About this exercise:
Could you retype the entries below exactly, omitting every picture?

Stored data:

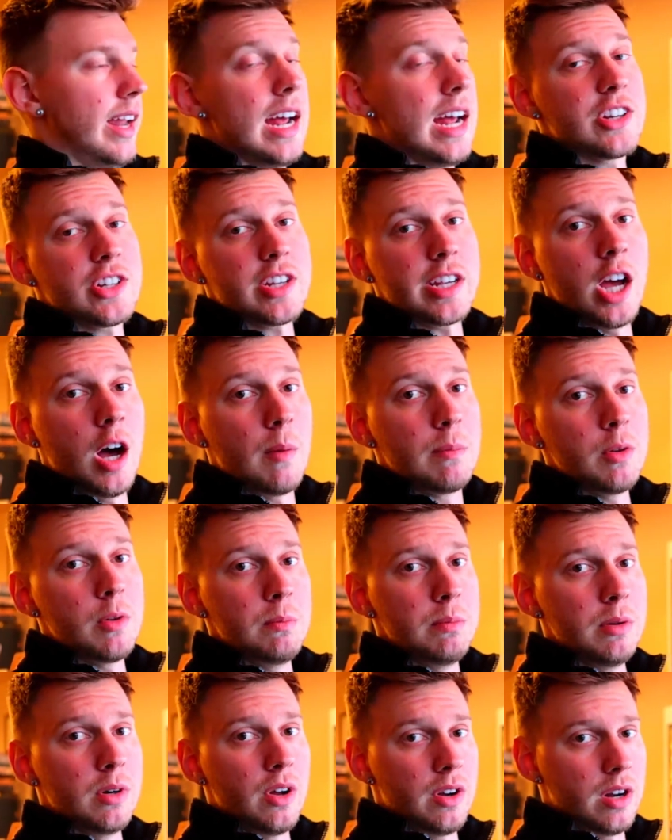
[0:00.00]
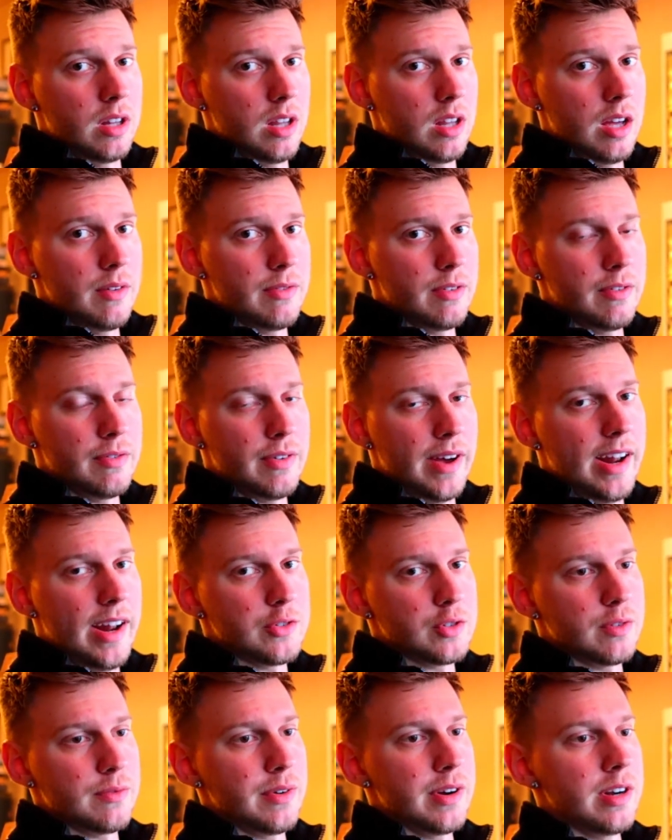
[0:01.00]
and actually help you build a life of
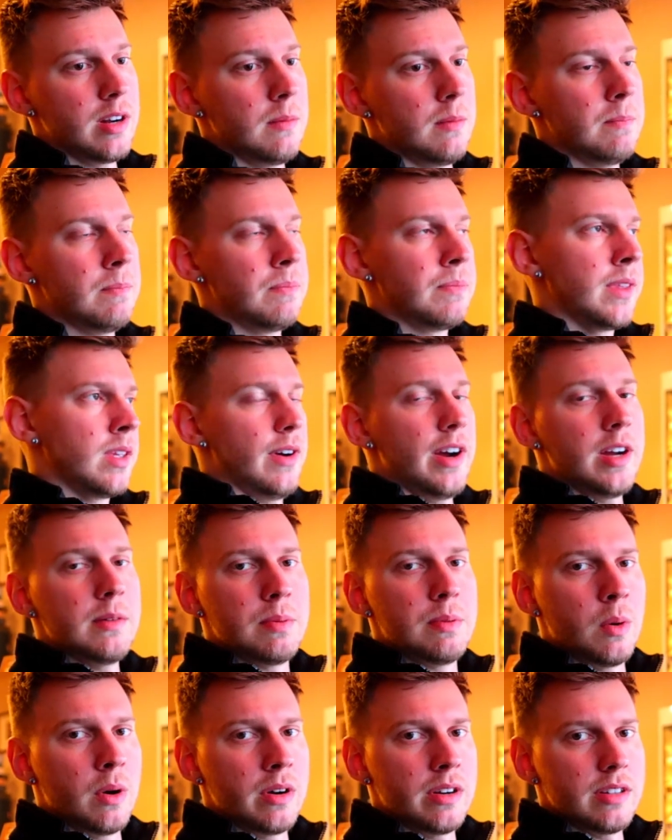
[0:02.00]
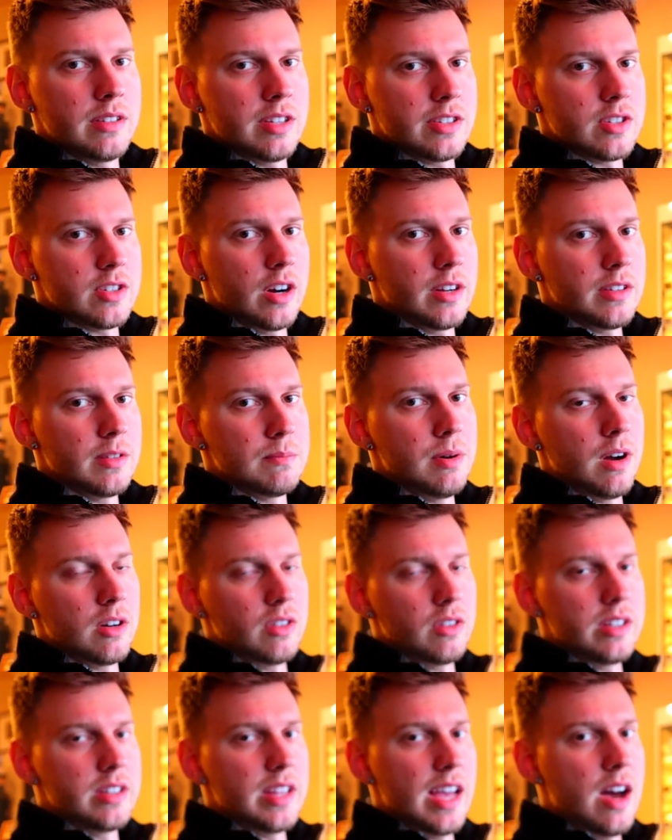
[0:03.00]
financial freedom. It's very important to start
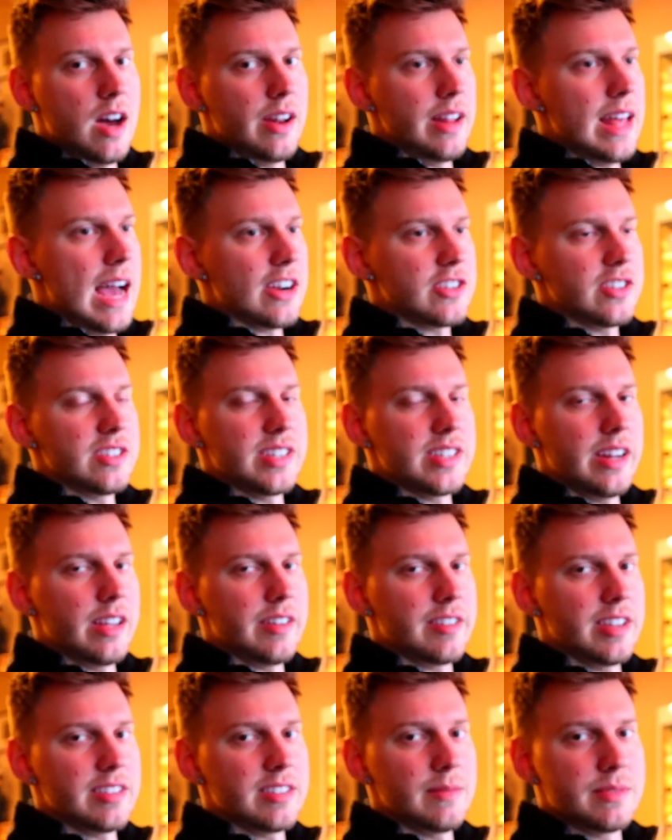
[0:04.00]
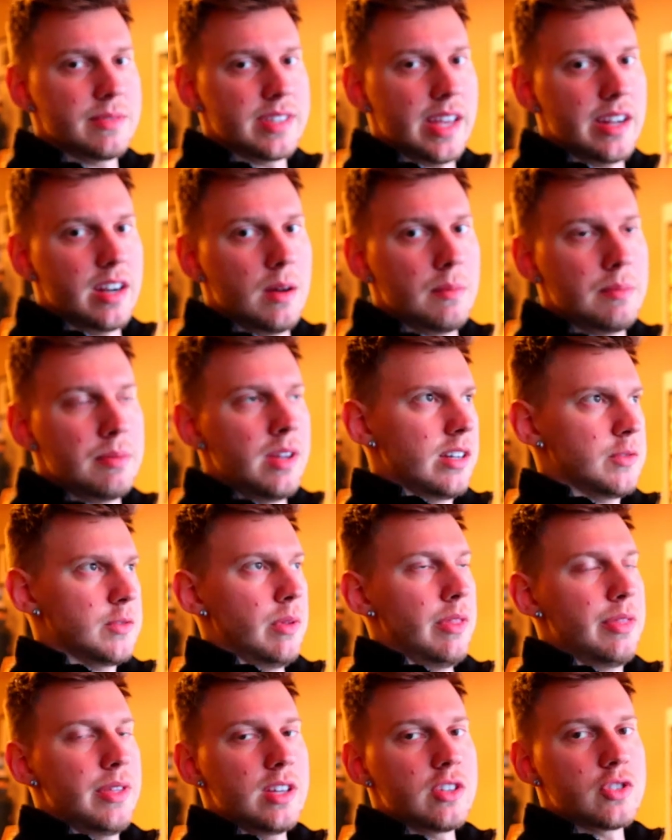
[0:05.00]
buckling down and actually setting systems set up because
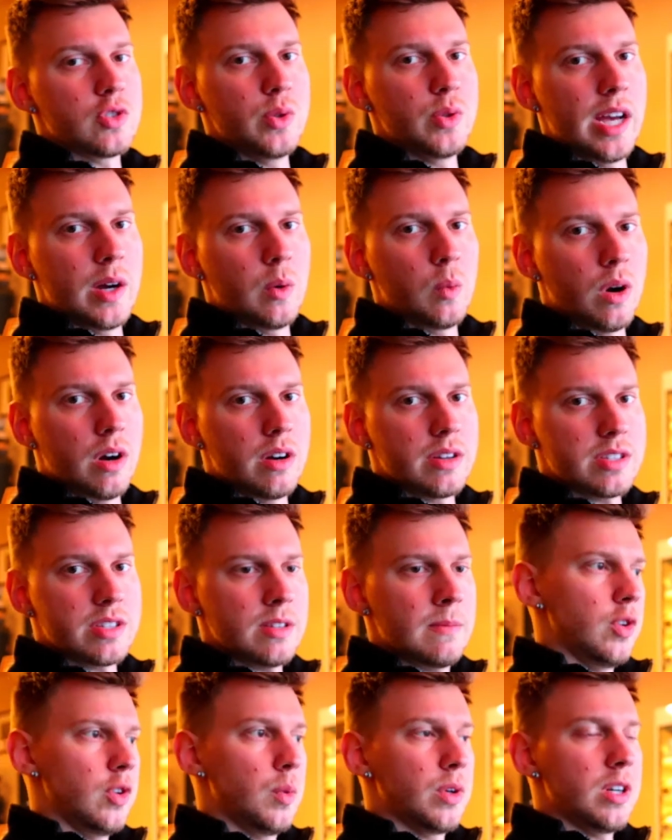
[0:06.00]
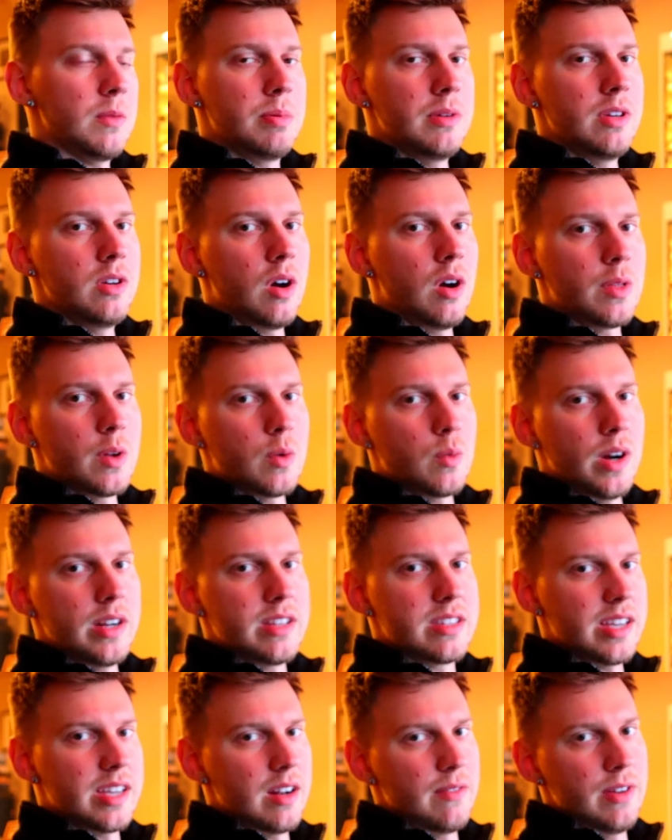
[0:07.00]
when things do get worse, you want to be on the
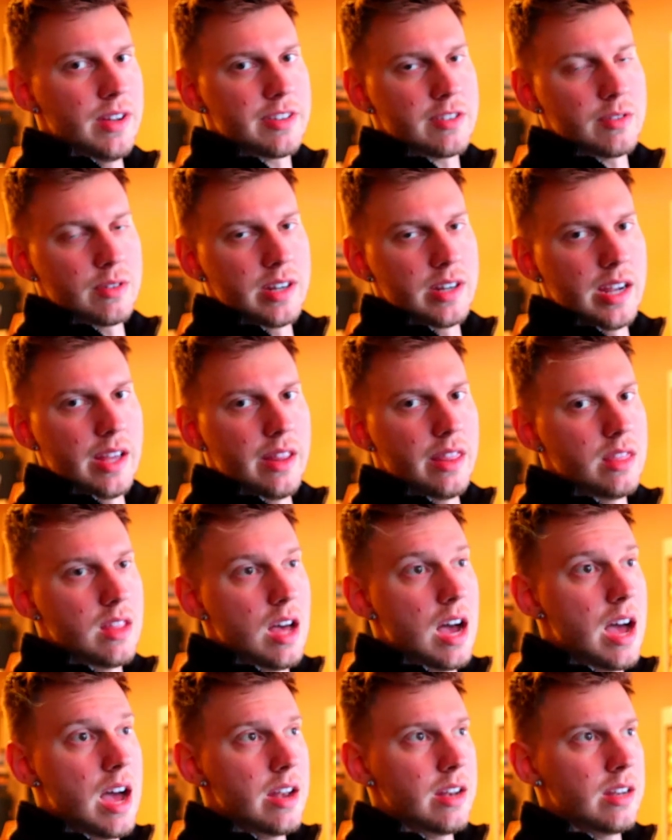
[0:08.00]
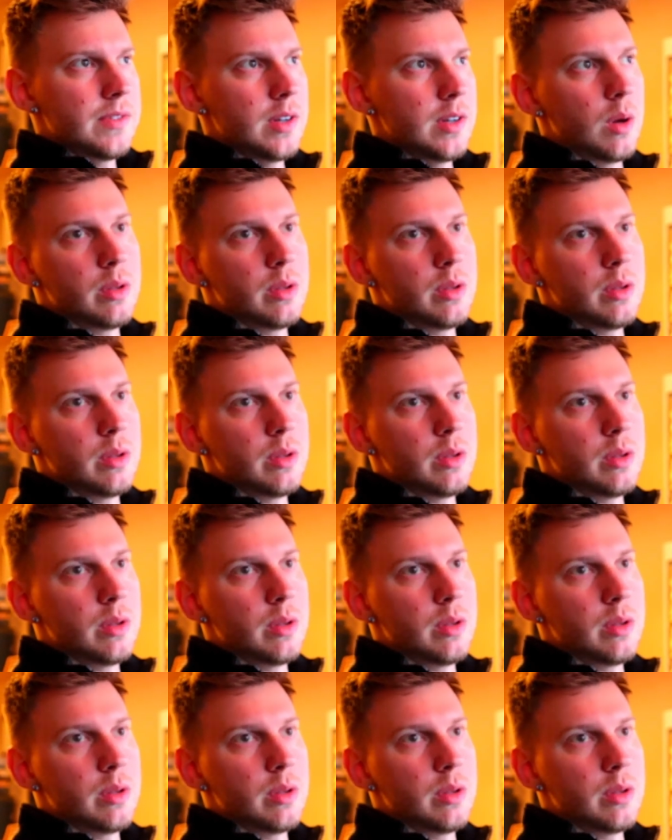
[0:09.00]
right side of history and not, you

Response area:
[0:00.00]
[0:01.00]
and actually help you build a life of
[0:02.00]
[0:03.00]
financial freedom. It's very important to start
[0:04.00]
[0:05.00]
buckling down and actually setting systems set up because
[0:06.00]
[0:07.00]
when things do get worse, you want to be on the
[0:08.00]
[0:09.00]
right side of history and not, you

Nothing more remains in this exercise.